The COVID-19 pandemic has had a negative effect on physician incomes. Primary care physicians saw a 55% decrease in revenue, according to a report released by Medscape.
However, some individuals saw an increase in their salaries. For example, primary care physicians earned $243,000 this year (a 2.5% increase). Specialists earned an average of $346,000 this year (a 1.5% increase).
However, again, measured against inflation, they’re going up at slower rates, and some specialties with the highest average income have taken larger hits because of a lack of elective procedures.
Some salaries held steady and others increased some specialties’ income. For example, plastic surgeons experienced a 10% spike in salary, which many attribute to the number of Zoom calls people have made, as more people worked or attended school remotely from home and spent time viewing their faces on-screen in virtual meetings, according to an American Academy of Facial Plastic and Reconstructive Surgery report.
The following specialties earned the most:
- $511,000: Orthopedists
- $459,000: Cardiologists
A few other facts:
- After plastic surgeons, oncologists saw the biggest salary increase last year. Their compensation rose 7% from $377,000 to $403,000. Rheumatologists’ salaries increased 5% to $276,000.
- Otolaryngologists and allergy and immunologists saw drops in pay, down to 9%. Pediatricians and anesthesiologists also dropped 5% last year. Dermatologists’ salaries dropped 4% as well.
- Those in public health and preventive medicine earned $237,000, family medicine specialists earned $236,000 and those in pediatrics earned $221,000.
- Emergency medicine doctors saw their compensation drop by 1% last year, from $357,000 to $354,000.
Medical professionals in private practice
Many private medical practices have seen steep declines in billings. This is due to many delayed or canceled elective medical procedures and treatments. Let’s take a look at the trends, compensation, and specialties related to private practice.
Trends in job demand
The Physicians Foundation showed what has happened to physician practices. Approximately eight percent of physicians surveyed by the U.S. Physicians Foundation indicated that they have closed their practices as a result of the pandemic, which means the loss of more than 16,000 medical practices. Another 4% said they plan to close their practices within a year as a result of COVID-19.

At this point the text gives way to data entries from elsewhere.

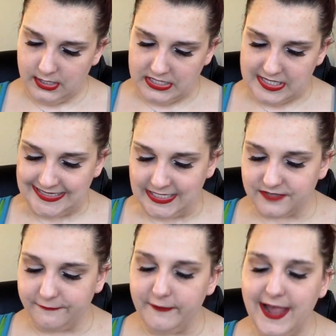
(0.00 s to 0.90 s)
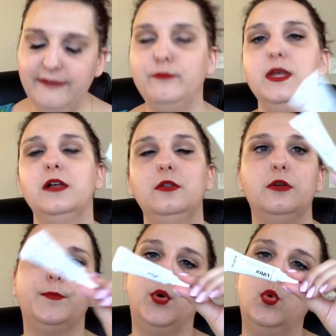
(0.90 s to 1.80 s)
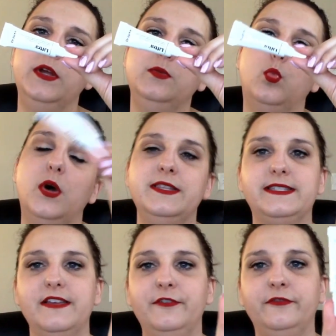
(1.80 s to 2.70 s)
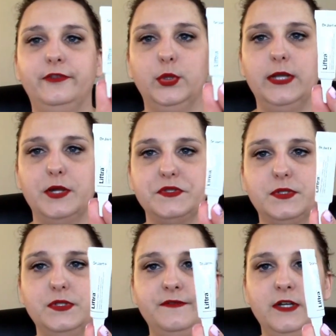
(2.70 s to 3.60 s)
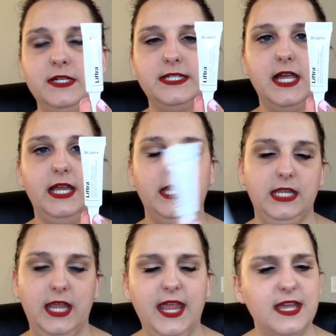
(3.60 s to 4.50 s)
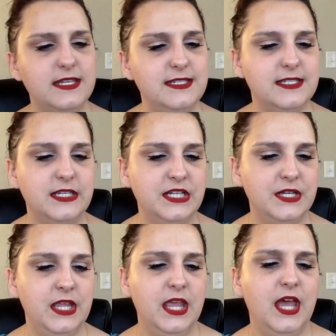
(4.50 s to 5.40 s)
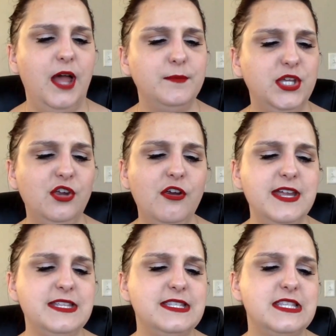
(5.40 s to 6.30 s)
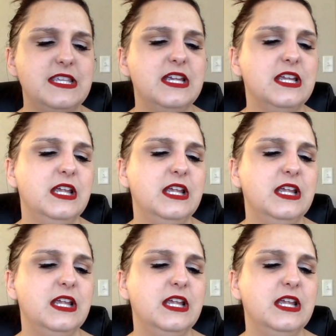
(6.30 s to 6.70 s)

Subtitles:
This is 5 ml or 0.17 fluid ounce, so it's very tiny, and I'm curious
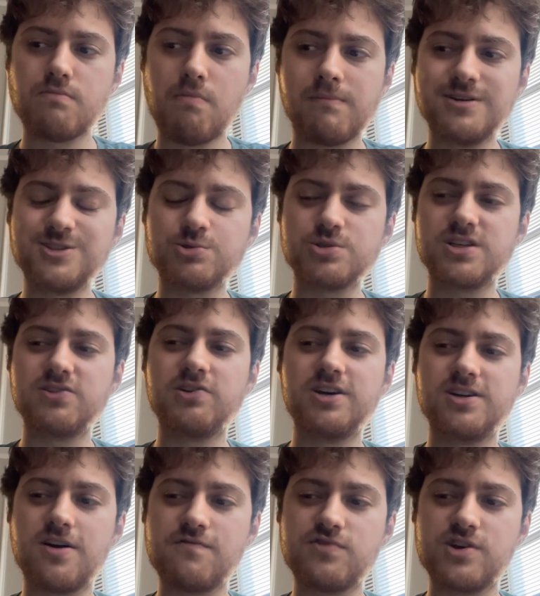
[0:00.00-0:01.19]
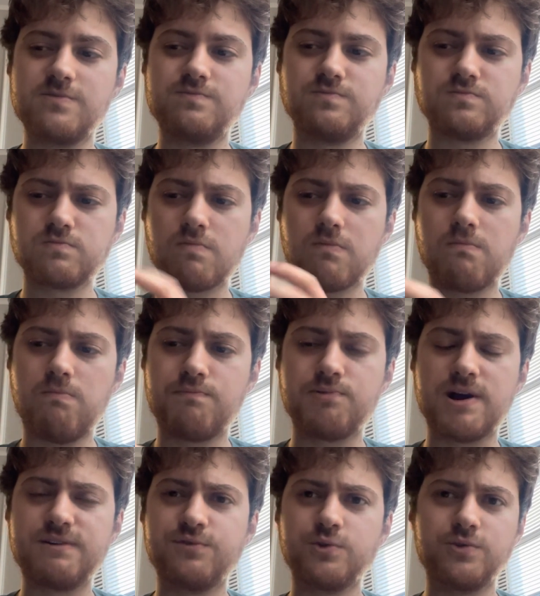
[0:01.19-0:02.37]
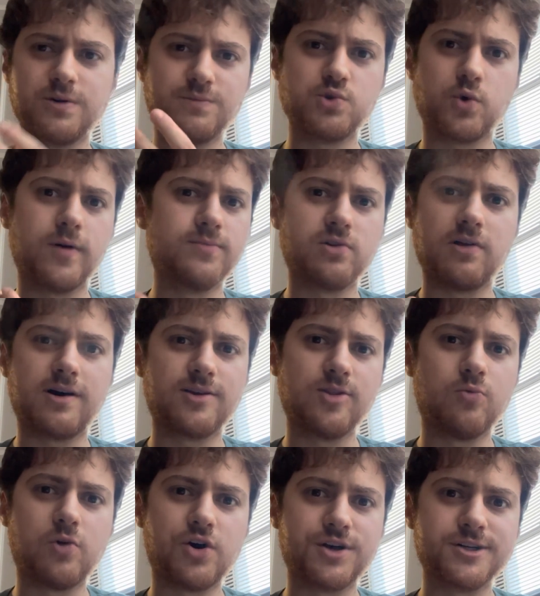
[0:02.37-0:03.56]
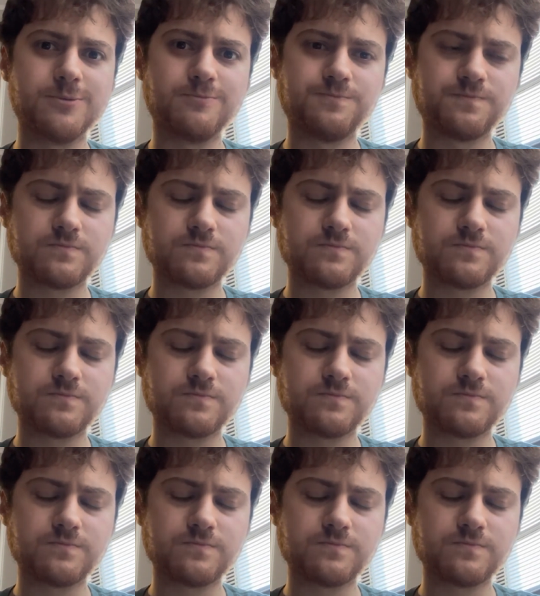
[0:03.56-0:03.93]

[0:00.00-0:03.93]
Interestingly enough, the breadfruit absorbed a lot of the water.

Private practices, which often lack the financial resources of hospital systems, academic medical centers, and large medical groups, can also point to patient postponement of non-emergent procedures as a reason for the decline in practices. In addition, patients avoided specialty care during the pandemic.
Self-employed physicians earned an average annual salary of $352,000 in 2020, compared to a $300,000 average annual salary for employed physicians, according to Medscape’s medical resident survey.
However, the pandemic took a toll on physicians’ income. Nearly three out of four respondents (72%) in a Physician’s Foundation survey said their income dropped during the pandemic. More than half of the group experienced a decline of 26% or more and early one-fourth saw a 51% decrease before the survey was conducted.
While doctors in specialties of all sizes called it quits due to their age or a medical condition that put them at high risk, others stopped practicing during the worst of the outbreaks and don’t have the energy to start again, and others just needed a break, according to the New York Times.